**PROBLEM TO WORK ON:** Return each line of the data that follows exactly as it reads.

*** DATA RECORDS ***

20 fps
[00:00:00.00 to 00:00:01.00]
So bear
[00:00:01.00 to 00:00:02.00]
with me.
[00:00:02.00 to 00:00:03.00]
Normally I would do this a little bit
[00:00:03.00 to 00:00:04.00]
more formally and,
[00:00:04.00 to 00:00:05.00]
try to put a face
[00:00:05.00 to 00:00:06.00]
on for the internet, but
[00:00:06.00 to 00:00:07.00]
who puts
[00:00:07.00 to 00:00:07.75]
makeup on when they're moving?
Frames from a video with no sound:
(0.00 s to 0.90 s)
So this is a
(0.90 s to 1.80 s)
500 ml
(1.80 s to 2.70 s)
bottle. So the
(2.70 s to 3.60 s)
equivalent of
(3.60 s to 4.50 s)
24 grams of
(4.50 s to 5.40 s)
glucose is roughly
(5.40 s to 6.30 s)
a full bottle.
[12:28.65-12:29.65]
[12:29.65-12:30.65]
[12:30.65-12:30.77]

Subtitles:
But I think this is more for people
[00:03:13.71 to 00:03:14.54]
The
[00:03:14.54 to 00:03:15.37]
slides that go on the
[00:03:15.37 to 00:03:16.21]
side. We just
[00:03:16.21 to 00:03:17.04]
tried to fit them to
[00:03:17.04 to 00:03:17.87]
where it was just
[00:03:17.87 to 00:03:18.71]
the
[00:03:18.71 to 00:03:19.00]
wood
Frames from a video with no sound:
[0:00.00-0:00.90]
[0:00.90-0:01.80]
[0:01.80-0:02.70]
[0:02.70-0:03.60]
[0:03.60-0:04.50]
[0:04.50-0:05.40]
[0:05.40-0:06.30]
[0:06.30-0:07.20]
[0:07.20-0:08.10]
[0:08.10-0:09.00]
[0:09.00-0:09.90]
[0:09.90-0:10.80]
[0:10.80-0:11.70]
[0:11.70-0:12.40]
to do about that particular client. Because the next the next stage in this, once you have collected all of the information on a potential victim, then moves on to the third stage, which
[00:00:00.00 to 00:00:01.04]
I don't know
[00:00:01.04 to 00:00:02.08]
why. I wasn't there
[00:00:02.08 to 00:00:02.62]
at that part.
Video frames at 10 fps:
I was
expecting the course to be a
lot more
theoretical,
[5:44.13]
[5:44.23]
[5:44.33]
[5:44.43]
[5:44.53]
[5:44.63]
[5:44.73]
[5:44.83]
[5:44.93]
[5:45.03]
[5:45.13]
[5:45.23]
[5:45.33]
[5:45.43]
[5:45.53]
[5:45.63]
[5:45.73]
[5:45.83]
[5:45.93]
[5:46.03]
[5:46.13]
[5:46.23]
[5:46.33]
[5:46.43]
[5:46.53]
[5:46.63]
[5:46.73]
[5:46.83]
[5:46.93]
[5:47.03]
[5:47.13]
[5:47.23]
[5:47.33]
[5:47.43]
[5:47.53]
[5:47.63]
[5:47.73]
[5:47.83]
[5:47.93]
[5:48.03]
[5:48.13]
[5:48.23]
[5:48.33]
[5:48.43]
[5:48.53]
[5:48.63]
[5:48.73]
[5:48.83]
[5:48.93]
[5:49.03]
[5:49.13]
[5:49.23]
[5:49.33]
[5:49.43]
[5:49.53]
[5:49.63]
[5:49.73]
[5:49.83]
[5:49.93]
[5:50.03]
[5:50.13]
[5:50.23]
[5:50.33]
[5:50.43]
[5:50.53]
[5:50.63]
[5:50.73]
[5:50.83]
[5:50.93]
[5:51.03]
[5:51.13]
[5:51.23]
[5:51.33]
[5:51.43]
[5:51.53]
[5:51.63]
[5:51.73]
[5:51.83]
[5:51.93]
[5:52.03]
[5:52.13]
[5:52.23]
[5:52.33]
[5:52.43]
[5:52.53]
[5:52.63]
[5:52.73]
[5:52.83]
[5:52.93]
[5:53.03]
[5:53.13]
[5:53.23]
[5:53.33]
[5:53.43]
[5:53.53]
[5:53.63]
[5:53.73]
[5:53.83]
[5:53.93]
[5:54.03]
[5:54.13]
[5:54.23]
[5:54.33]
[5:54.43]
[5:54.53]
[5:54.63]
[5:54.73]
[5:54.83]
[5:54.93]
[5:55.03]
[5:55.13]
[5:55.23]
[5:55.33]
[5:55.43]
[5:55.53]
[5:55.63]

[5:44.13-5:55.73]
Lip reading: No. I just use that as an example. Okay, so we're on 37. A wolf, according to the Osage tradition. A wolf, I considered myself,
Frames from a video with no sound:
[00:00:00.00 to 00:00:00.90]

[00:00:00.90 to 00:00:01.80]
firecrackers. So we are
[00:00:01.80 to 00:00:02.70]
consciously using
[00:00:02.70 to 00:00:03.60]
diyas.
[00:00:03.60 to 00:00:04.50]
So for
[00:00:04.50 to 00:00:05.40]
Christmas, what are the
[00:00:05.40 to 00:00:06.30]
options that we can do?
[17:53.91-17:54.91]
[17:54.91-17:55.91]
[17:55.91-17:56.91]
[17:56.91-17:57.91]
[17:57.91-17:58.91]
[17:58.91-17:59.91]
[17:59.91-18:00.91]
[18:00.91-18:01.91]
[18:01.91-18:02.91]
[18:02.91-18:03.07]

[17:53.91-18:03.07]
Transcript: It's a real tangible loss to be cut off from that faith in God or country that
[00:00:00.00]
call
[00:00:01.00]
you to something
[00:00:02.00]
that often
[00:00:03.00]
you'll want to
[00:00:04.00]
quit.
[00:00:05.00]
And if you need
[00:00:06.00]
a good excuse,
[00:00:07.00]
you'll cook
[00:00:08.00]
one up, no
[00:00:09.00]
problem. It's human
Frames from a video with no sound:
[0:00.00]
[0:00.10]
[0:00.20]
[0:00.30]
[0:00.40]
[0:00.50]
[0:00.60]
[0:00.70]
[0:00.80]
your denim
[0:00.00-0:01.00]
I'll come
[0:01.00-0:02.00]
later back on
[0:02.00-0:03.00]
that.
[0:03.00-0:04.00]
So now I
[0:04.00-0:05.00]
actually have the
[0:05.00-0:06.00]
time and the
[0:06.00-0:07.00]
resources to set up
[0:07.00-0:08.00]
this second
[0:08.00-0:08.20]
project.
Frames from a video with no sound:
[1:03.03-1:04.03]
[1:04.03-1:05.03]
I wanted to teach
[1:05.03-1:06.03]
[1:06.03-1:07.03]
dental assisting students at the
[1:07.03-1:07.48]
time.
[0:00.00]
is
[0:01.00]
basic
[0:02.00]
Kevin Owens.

*** End of DATA RECORDS ***

**ANSWER SPACE:**
20 fps
[00:00:00.00 to 00:00:01.00]
So bear
[00:00:01.00 to 00:00:02.00]
with me.
[00:00:02.00 to 00:00:03.00]
Normally I would do this a little bit
[00:00:03.00 to 00:00:04.00]
more formally and,
[00:00:04.00 to 00:00:05.00]
try to put a face
[00:00:05.00 to 00:00:06.00]
on for the internet, but
[00:00:06.00 to 00:00:07.00]
who puts
[00:00:07.00 to 00:00:07.75]
makeup on when they're moving?
Frames from a video with no sound:
(0.00 s to 0.90 s)
So this is a
(0.90 s to 1.80 s)
500 ml
(1.80 s to 2.70 s)
bottle. So the
(2.70 s to 3.60 s)
equivalent of
(3.60 s to 4.50 s)
24 grams of
(4.50 s to 5.40 s)
glucose is roughly
(5.40 s to 6.30 s)
a full bottle.
[12:28.65-12:29.65]
[12:29.65-12:30.65]
[12:30.65-12:30.77]

Subtitles:
But I think this is more for people
[00:03:13.71 to 00:03:14.54]
The
[00:03:14.54 to 00:03:15.37]
slides that go on the
[00:03:15.37 to 00:03:16.21]
side. We just
[00:03:16.21 to 00:03:17.04]
tried to fit them to
[00:03:17.04 to 00:03:17.87]
where it was just
[00:03:17.87 to 00:03:18.71]
the
[00:03:18.71 to 00:03:19.00]
wood
Frames from a video with no sound:
[0:00.00-0:00.90]
[0:00.90-0:01.80]
[0:01.80-0:02.70]
[0:02.70-0:03.60]
[0:03.60-0:04.50]
[0:04.50-0:05.40]
[0:05.40-0:06.30]
[0:06.30-0:07.20]
[0:07.20-0:08.10]
[0:08.10-0:09.00]
[0:09.00-0:09.90]
[0:09.90-0:10.80]
[0:10.80-0:11.70]
[0:11.70-0:12.40]
to do about that particular client. Because the next the next stage in this, once you have collected all of the information on a potential victim, then moves on to the third stage, which
[00:00:00.00 to 00:00:01.04]
I don't know
[00:00:01.04 to 00:00:02.08]
why. I wasn't there
[00:00:02.08 to 00:00:02.62]
at that part.
Video frames at 10 fps:
I was
expecting the course to be a
lot more
theoretical,
[5:44.13]
[5:44.23]
[5:44.33]
[5:44.43]
[5:44.53]
[5:44.63]
[5:44.73]
[5:44.83]
[5:44.93]
[5:45.03]
[5:45.13]
[5:45.23]
[5:45.33]
[5:45.43]
[5:45.53]
[5:45.63]
[5:45.73]
[5:45.83]
[5:45.93]
[5:46.03]
[5:46.13]
[5:46.23]
[5:46.33]
[5:46.43]
[5:46.53]
[5:46.63]
[5:46.73]
[5:46.83]
[5:46.93]
[5:47.03]
[5:47.13]
[5:47.23]
[5:47.33]
[5:47.43]
[5:47.53]
[5:47.63]
[5:47.73]
[5:47.83]
[5:47.93]
[5:48.03]
[5:48.13]
[5:48.23]
[5:48.33]
[5:48.43]
[5:48.53]
[5:48.63]
[5:48.73]
[5:48.83]
[5:48.93]
[5:49.03]
[5:49.13]
[5:49.23]
[5:49.33]
[5:49.43]
[5:49.53]
[5:49.63]
[5:49.73]
[5:49.83]
[5:49.93]
[5:50.03]
[5:50.13]
[5:50.23]
[5:50.33]
[5:50.43]
[5:50.53]
[5:50.63]
[5:50.73]
[5:50.83]
[5:50.93]
[5:51.03]
[5:51.13]
[5:51.23]
[5:51.33]
[5:51.43]
[5:51.53]
[5:51.63]
[5:51.73]
[5:51.83]
[5:51.93]
[5:52.03]
[5:52.13]
[5:52.23]
[5:52.33]
[5:52.43]
[5:52.53]
[5:52.63]
[5:52.73]
[5:52.83]
[5:52.93]
[5:53.03]
[5:53.13]
[5:53.23]
[5:53.33]
[5:53.43]
[5:53.53]
[5:53.63]
[5:53.73]
[5:53.83]
[5:53.93]
[5:54.03]
[5:54.13]
[5:54.23]
[5:54.33]
[5:54.43]
[5:54.53]
[5:54.63]
[5:54.73]
[5:54.83]
[5:54.93]
[5:55.03]
[5:55.13]
[5:55.23]
[5:55.33]
[5:55.43]
[5:55.53]
[5:55.63]

[5:44.13-5:55.73]
Lip reading: No. I just use that as an example. Okay, so we're on 37. A wolf, according to the Osage tradition. A wolf, I considered myself,
Frames from a video with no sound:
[00:00:00.00 to 00:00:00.90]

[00:00:00.90 to 00:00:01.80]
firecrackers. So we are
[00:00:01.80 to 00:00:02.70]
consciously using
[00:00:02.70 to 00:00:03.60]
diyas.
[00:00:03.60 to 00:00:04.50]
So for
[00:00:04.50 to 00:00:05.40]
Christmas, what are the
[00:00:05.40 to 00:00:06.30]
options that we can do?
[17:53.91-17:54.91]
[17:54.91-17:55.91]
[17:55.91-17:56.91]
[17:56.91-17:57.91]
[17:57.91-17:58.91]
[17:58.91-17:59.91]
[17:59.91-18:00.91]
[18:00.91-18:01.91]
[18:01.91-18:02.91]
[18:02.91-18:03.07]

[17:53.91-18:03.07]
Transcript: It's a real tangible loss to be cut off from that faith in God or country that
[00:00:00.00]
call
[00:00:01.00]
you to something
[00:00:02.00]
that often
[00:00:03.00]
you'll want to
[00:00:04.00]
quit.
[00:00:05.00]
And if you need
[00:00:06.00]
a good excuse,
[00:00:07.00]
you'll cook
[00:00:08.00]
one up, no
[00:00:09.00]
problem. It's human
Frames from a video with no sound:
[0:00.00]
[0:00.10]
[0:00.20]
[0:00.30]
[0:00.40]
[0:00.50]
[0:00.60]
[0:00.70]
[0:00.80]
your denim
[0:00.00-0:01.00]
I'll come
[0:01.00-0:02.00]
later back on
[0:02.00-0:03.00]
that.
[0:03.00-0:04.00]
So now I
[0:04.00-0:05.00]
actually have the
[0:05.00-0:06.00]
time and the
[0:06.00-0:07.00]
resources to set up
[0:07.00-0:08.00]
this second
[0:08.00-0:08.20]
project.
Frames from a video with no sound:
[1:03.03-1:04.03]
[1:04.03-1:05.03]
I wanted to teach
[1:05.03-1:06.03]
[1:06.03-1:07.03]
dental assisting students at the
[1:07.03-1:07.48]
time.
[0:00.00]
is
[0:01.00]
basic
[0:02.00]
Kevin Owens.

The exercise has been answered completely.